Jesús Valencia educador social
Apagando el fuego con gasolina
La monstruosidad de los edificios, el rigor de los reglamentos, el desprecio de los carceleros... son un ejercicio ilustrativo de pedagogía política. Las cárceles son un fermento de conciencia crítica
La caza del vasco no admite tiempos de veda. Su captura se ha convertido en deporte nacional español que cuenta con la entusiasta colaboración francesa. Unos y otros, celebran los buenos resultados y exhiben como trofeos las piezas que van apresando.
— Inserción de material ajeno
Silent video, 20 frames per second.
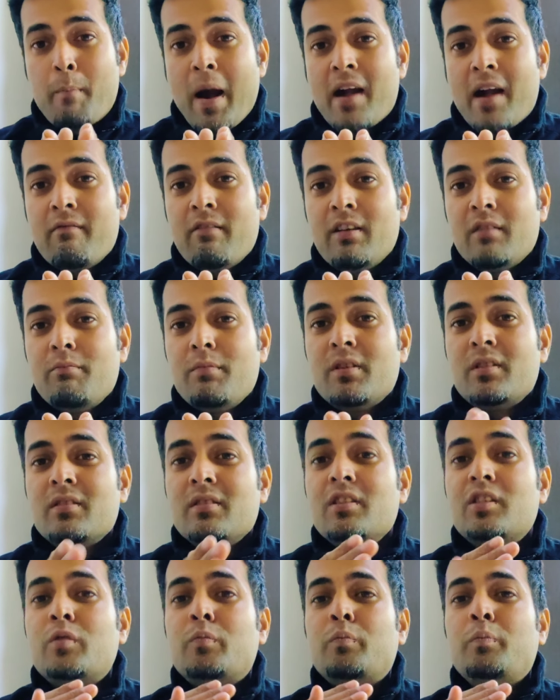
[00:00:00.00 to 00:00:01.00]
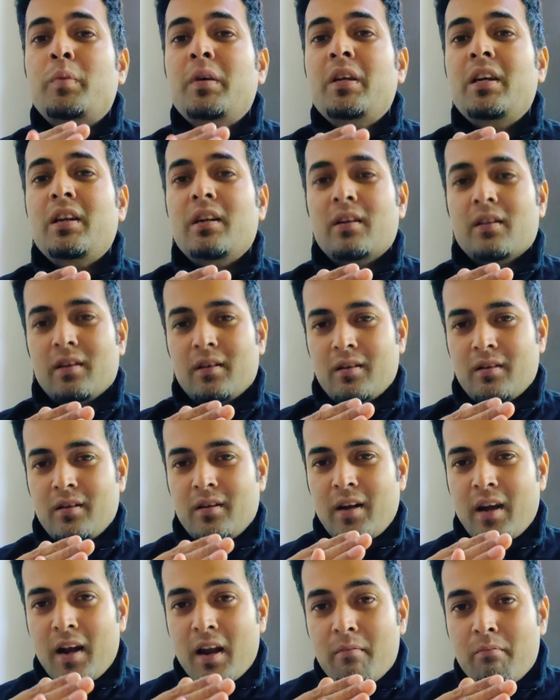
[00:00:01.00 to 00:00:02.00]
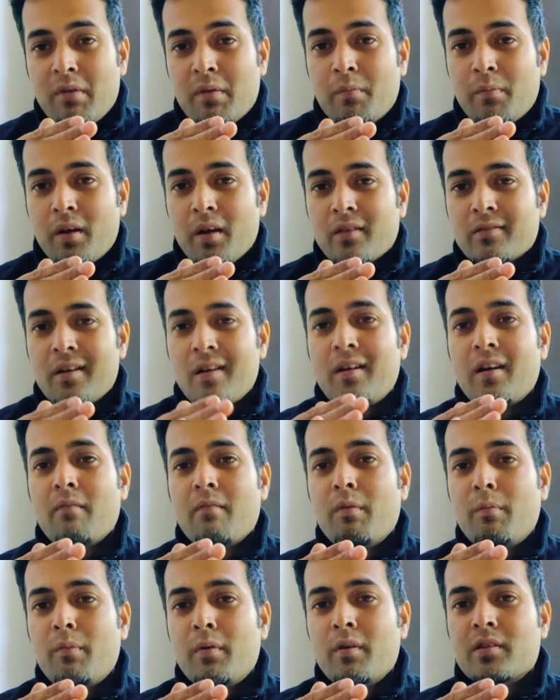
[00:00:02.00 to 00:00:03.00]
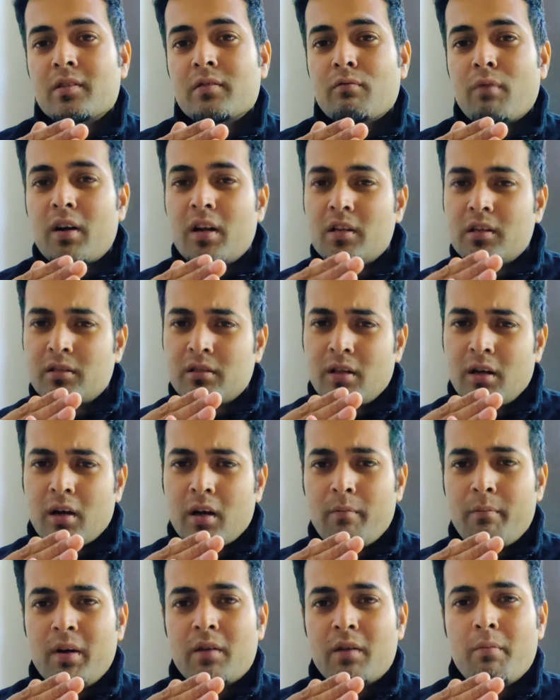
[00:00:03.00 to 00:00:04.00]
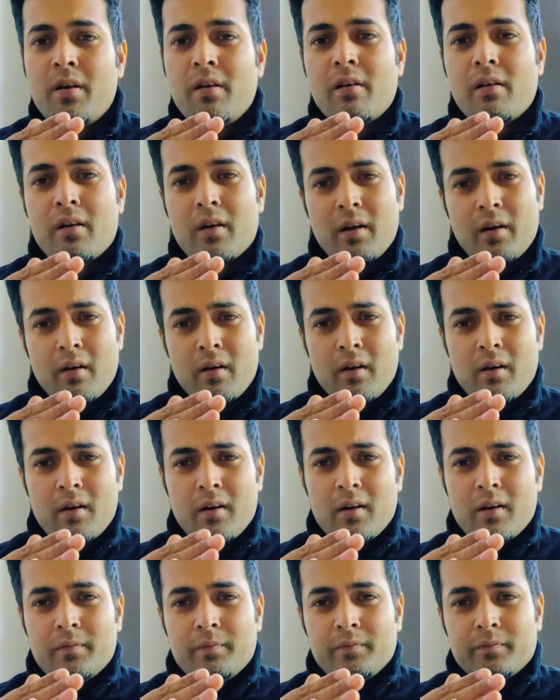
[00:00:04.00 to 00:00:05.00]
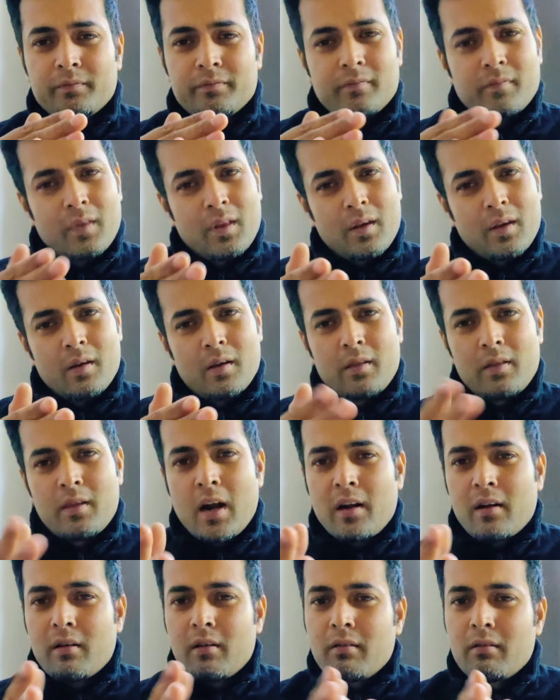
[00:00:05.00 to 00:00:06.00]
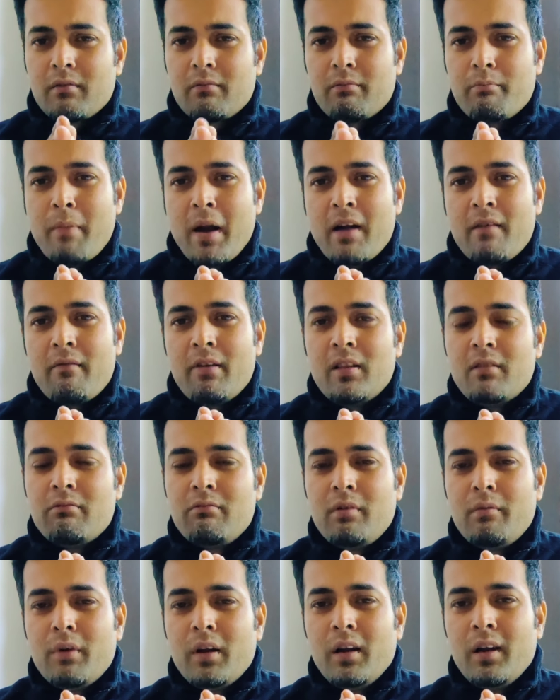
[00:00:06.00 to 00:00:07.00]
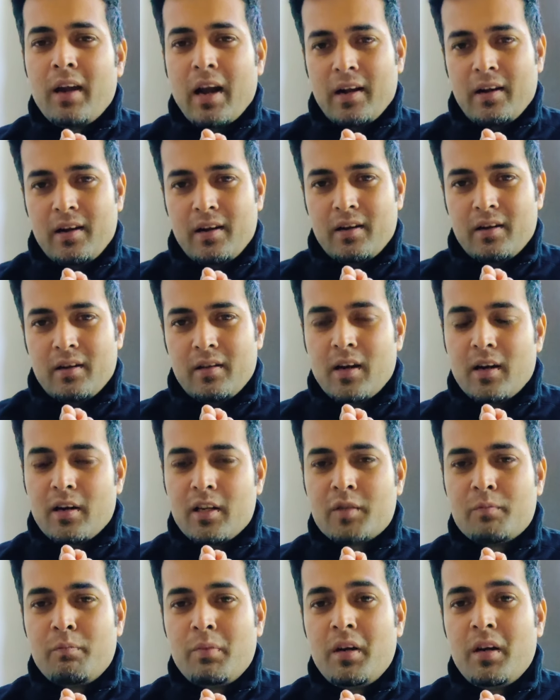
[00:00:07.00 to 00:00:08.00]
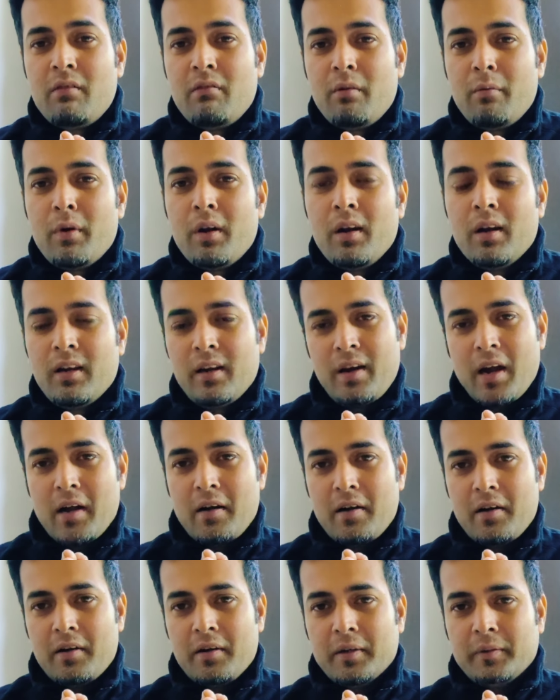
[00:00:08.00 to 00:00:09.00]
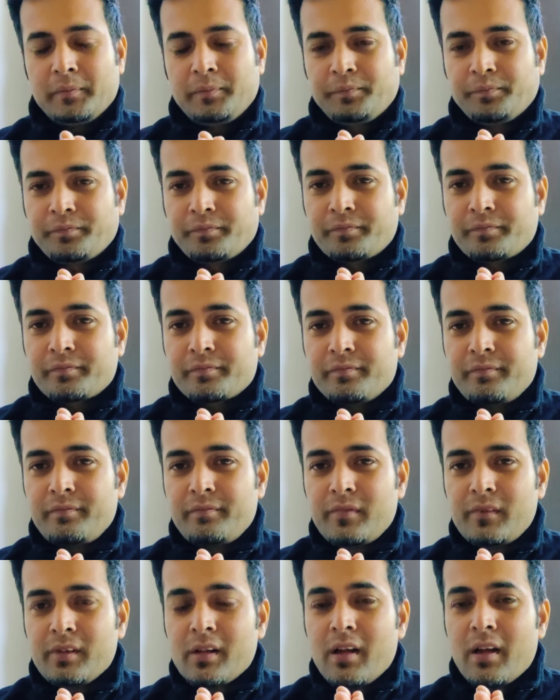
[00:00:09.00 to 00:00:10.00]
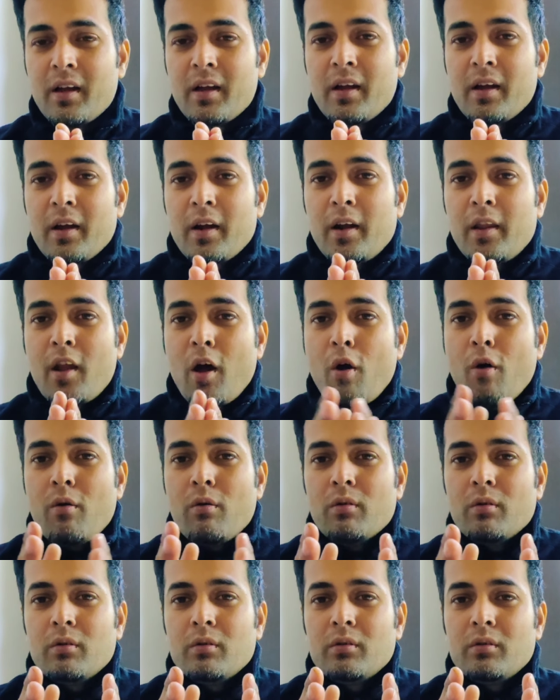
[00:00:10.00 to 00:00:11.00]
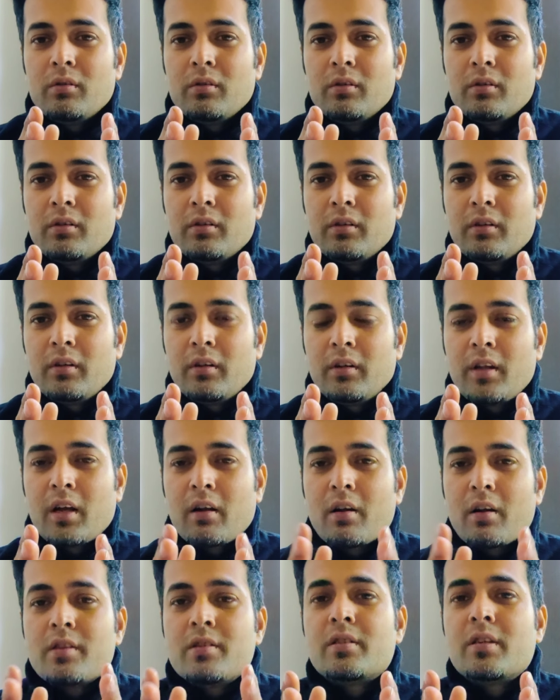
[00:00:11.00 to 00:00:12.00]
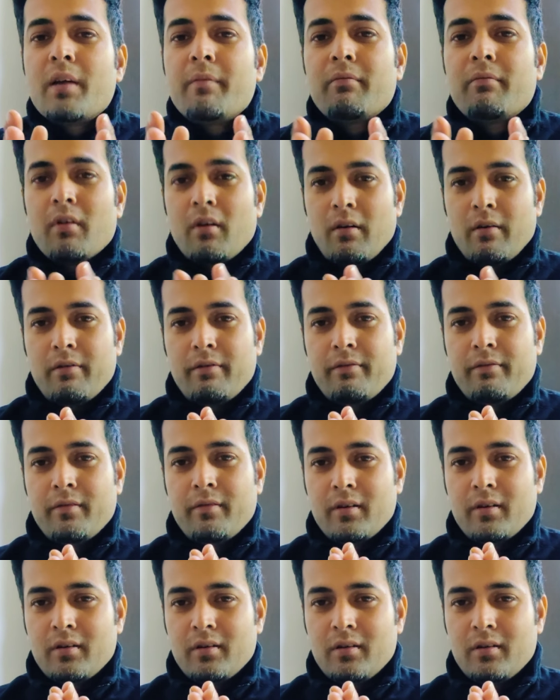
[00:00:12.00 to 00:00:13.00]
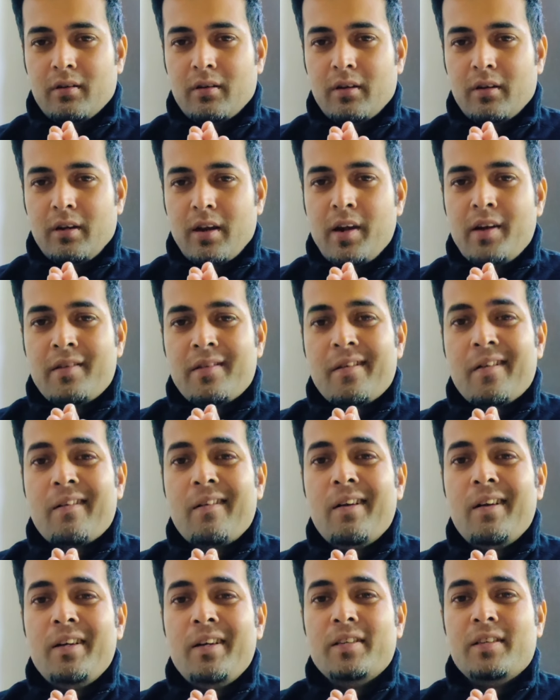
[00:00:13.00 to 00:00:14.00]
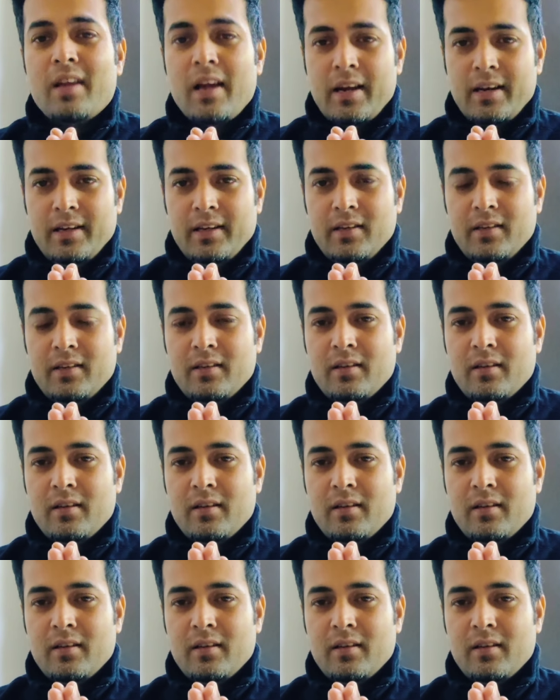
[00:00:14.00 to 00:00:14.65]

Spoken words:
Bandwidth means speed, 10 mbps, 100 mbps. What is the commitment? That bandwidth we will get it, that speed we will get it. Now the concept of internet lease line,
Hay ocasiones en que la actividad cinegética se incrementa. Estamos en una de ellas. Alguien ha supuesto, con más crueldad que ingenio, que la firmeza vasca sólo se ablandará en los presidios. Quien llegó a tal conclusión puede que pase a la historia como malvado, pero no como ocurrente. Muchos han aplicado la misma receta tan cruenta como inútil: conquistar Euskal Herria y castigar a sus habitantes llevando cautivos a los más esforzados. En esas nos encontramos. Raro es el día o la noche que no nos golpea con la noticia de nuevas detenciones: dirigentes políticos y militantes de base, jóvenes o veteranos, mujeres y hombres, sorprendidos in fraganti o presuntos... Da igual. Sufrimos viendo pasar las cordadas de cautivos que son dispersadas por la geografía penitenciaria de ambos estados. a cual más arrogante. Van repletando sus cárceles con las presas vascas, confiando que estas razias sirvan de escarmiento.
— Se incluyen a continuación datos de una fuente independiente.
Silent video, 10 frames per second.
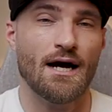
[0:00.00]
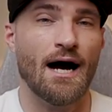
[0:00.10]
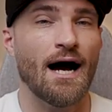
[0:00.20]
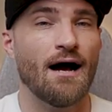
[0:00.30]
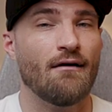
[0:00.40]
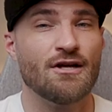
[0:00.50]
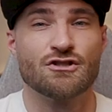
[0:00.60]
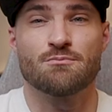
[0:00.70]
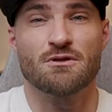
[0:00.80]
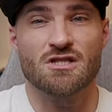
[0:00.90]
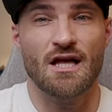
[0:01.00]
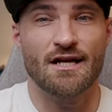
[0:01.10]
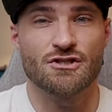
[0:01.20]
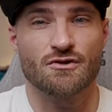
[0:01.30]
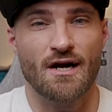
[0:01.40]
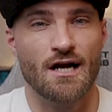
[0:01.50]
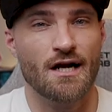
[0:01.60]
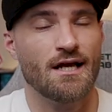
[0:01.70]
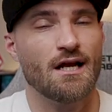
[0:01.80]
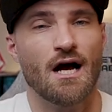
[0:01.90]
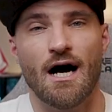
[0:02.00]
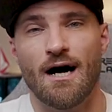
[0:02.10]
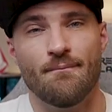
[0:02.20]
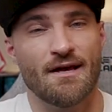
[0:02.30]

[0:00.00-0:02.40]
uh, it just puts a lot of strain on it, um,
Ninguna persona que es conducida a presidio viaja sola. Lleva con ella el cariño entrañable de su pareja y puede que hasta el vínculo indisoluble de su prole. Viajan con ella sus amigos, parientes, vecinos... Conocen de primera mano la calidad humana de quien, ahora, es exhibida como fiera peligrosa. Cuando se cierra tras ella el portón de la mazmorra, un pedazo de nuestro pueblo -carne de nuestra carne- queda cautivo. En ese círculo humano que ha sufrido el desgarrón, hay de todo: quienes comparten los ideales de la persona apresada y quienes piensan que está equivocada, pero prometen no abandonarla. Para los familiares y amigos incondicionales se abre una etapa nueva: viajando por la ruta de los presidios, irán descubriendo la España que nunca se imaginaron. Los parajes inhóspitos y solitarios donde están enclavados los penales. Y, sobre todo, el sadismo con que el estado amasó el cemento de sus monstruosos reclusorios. En las hediondas salas de espera se encontrarán los colectivos que tienen mal acomodo en la sociedad que los encerró: gitanos, emigrantes, vascos... Todos agrupados por el rigor de un sistema que dice querer reinsertarlos mediante la privación de libertad.
Hay quien se acerca al presidio sintiendo al preso como allegado y a España como su patria. Pronto se desmoronan sus arraigadas convicciones hispánicas. La monstruosidad de los edificios, el rigor de los reglamentos, el desprecio de los carceleros... son un ejercicio ilustrativo de pedagogía política. Quizá nunca cojan una pancarta ni militen bajo siglas independentistas, pero llegan fácilmente al convencimiento de que estaban ciegos. Y que la España en la que creyeron con ahínco, no se merece la adhesión que le brindaron. Las cárceles son un fermento de conciencia crítica. Cada visita al presidio nos hace sentir más vascos y menos españoles; así avivan la llama soberanista que, captura tras captura, intentan asfixiar.